Tra me e me pensavo: “E adesso?!? Mi devo rimboccare le maniche e trovare una soluzione”. Chiedo un incontro con il giudice e l’assistente sociale che non era mai venuta da me a incontrarmi e non sapevo nemmeno chi fosse. Ho scoperto solo in quell’occasione che era un maschio, figuriamoci! Non sapeva della mia esistenza, mi aveva lasciata sola dal mio arrivo in comunità tre anni prima.
Finalmente ottengo questo incontro che va molto male e dico loro che finché non sarò autonoma e con un lavoro e una casa non me ne andrò dalla casa famiglia. Per fortuna ho trovato completo appoggio da parte della mia comunità, che consideravo davvero casa mia.
Resto lì ancora per un anno e mezzo e nel 2012 inizio a lavorare presso una fabbrica. È molto dura, ma ringrazio Dio di questo lavoro che mi permette di diventare indipendente. Mi manca ancora però l’ultimo anno scolastico. Tra alti e bassi, stanchezza e sacrifici, concludo l’anno e mi diplomo, a mie spese ovviamente. Infatti devo ritirare ancora il diploma perché dovrei pagare 300 euro per averlo.
Nell’agosto del 2014 decido di prendermi una casa e andare via dalla comunità. Grazie ai genitori del mio ragazzo riesco ad avere la casa perché la proprietaria all’inizio non mi voleva perché sono straniera e la comunità in quel periodo mi ha aiutato poco. In casa per me è stato facile perché ero abituata a cavarmela da sola, posso dire di essere cresciuta da sola. Ho avuto difficoltà sugli aspetti burocratici, ma, per fortuna, mi ha aiutato un’amica.
Oggi ho 24 anni, sono uscita da 4 anni dalla comunità e mi sono state chiuse tante porte in faccia. Ma a testa alta vado avanti e penso: “Un giorno ci sarà anche per me la felicità, se no che senso ha avuto tutto questo dolore?”.
Da grande voglio semplicemente essere ciò che per me le persone più importanti non sono state, cioè un punto di riferimento, una spalla su cui piangere.
Spero in un futuro migliore, spero di trovare un lavoro diverso che mi dia più tempo libero per me stessa, per vivere la vita di una normale 24enne, spero di costruire la famiglia che non ho mai avuto. Di avere sempre la forza che ho oggi per affrontare tutto.
Alle istituzioni vorrei dire che è giunta l’ora di indossare un po’ i nostri panni, e provare ciò che proviamo noi, di indossare le nostre scarpe e rifare il nostro sentiero. Vorrei che fossero più presenti nei nostri percorsi e che, in finale, facessero il proprio lavoro.

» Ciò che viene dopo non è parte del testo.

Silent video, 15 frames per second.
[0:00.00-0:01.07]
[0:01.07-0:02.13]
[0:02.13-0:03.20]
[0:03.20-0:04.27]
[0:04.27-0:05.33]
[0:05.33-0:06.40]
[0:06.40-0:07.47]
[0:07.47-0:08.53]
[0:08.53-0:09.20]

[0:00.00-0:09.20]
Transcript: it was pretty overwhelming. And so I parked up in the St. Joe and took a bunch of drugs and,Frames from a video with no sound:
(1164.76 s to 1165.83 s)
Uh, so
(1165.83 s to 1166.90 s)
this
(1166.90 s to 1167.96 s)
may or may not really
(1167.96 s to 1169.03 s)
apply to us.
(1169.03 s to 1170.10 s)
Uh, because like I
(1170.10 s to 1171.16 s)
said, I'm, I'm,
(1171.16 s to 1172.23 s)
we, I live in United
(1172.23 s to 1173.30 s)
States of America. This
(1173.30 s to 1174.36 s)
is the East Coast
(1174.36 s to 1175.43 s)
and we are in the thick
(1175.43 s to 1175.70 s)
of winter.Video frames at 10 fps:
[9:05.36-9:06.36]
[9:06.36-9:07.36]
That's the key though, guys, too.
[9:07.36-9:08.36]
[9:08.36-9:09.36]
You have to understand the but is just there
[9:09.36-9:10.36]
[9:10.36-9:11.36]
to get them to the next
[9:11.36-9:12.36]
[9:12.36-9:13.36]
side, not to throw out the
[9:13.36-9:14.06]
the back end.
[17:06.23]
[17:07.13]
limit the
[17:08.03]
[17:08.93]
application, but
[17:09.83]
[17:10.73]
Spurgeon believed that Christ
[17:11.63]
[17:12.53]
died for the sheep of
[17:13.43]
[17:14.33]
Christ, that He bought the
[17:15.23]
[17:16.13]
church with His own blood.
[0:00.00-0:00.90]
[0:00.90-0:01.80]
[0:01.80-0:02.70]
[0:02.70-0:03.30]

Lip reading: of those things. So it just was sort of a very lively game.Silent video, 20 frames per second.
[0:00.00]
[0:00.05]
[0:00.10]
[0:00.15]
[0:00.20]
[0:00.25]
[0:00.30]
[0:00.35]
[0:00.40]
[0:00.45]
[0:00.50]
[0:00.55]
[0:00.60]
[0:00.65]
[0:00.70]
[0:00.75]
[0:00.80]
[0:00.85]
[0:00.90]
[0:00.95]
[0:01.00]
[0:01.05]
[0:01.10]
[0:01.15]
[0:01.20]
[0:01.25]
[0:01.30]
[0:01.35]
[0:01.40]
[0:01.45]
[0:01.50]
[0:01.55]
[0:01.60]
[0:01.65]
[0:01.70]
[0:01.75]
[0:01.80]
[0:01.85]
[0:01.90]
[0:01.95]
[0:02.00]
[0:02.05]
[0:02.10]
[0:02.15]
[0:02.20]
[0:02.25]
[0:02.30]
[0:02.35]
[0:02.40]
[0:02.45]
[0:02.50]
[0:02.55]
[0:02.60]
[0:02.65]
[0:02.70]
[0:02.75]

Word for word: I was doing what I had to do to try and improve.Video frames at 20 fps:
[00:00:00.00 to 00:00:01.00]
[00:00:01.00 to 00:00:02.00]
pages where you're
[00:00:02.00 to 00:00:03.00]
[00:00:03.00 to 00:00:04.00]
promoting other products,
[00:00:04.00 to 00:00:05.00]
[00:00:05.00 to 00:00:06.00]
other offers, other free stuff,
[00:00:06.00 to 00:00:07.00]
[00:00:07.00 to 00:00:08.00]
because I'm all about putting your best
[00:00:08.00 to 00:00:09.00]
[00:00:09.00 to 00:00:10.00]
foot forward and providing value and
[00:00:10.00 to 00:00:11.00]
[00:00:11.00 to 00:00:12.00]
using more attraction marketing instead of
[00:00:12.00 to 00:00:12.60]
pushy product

Ho scelto di impegnarmi in Agevolando [una delle associazioni promotrici della Campagna “Donare Futuro” ndr] perché penso che tutti insieme possiamo cambiare le cose, migliorare il percorso dei ragazzi che sono ancora in comunità.
Vorrei che potessero essere aiutati con più attenzione e più umiltà.
Vorrei essere per loro un esempio e magari aiutarli.
Sono felice di condividere la mia storia con persone che possono capirla e andare oltre l’apparenza.